An exact copy of the data is needed, one that excludes all pictures.

Saved data entries
= = = =

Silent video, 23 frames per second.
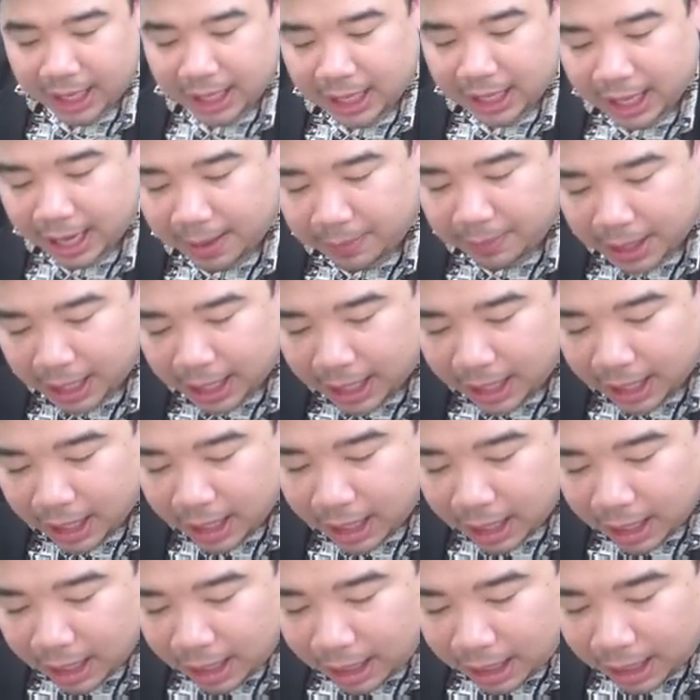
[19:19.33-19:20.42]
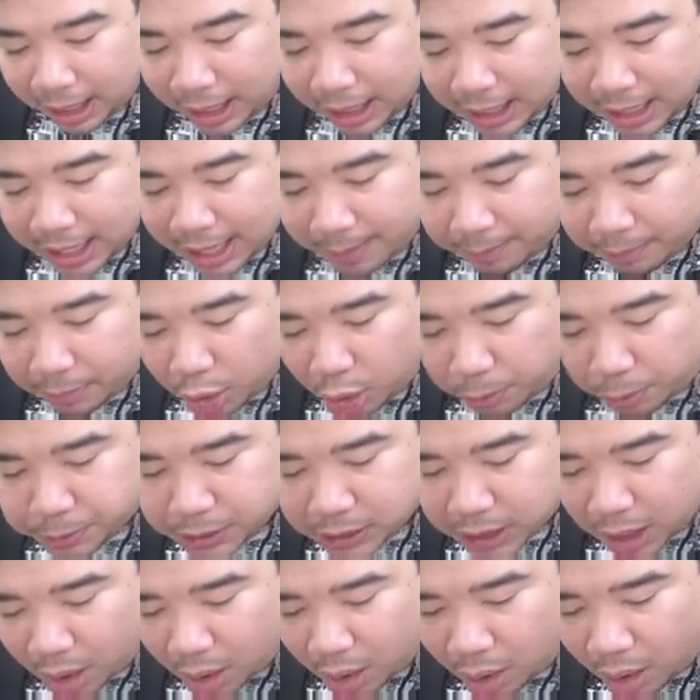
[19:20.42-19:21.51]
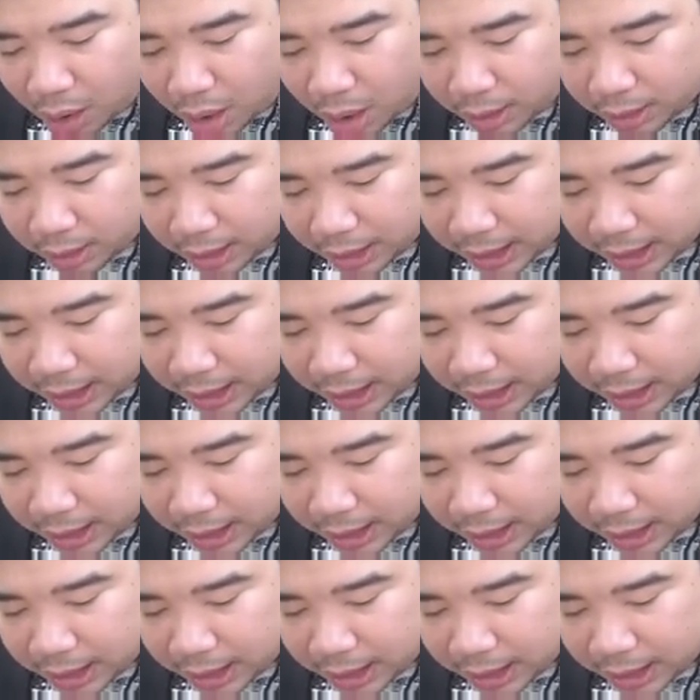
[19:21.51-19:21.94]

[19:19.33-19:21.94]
นะครับนะ เหลี่ยมลบสอง เห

= = = =

Response to this task
Silent video, 23 frames per second.
[19:19.33-19:20.42]
[19:20.42-19:21.51]
[19:21.51-19:21.94]

[19:19.33-19:21.94]
นะครับนะ เหลี่ยมลบสอง เห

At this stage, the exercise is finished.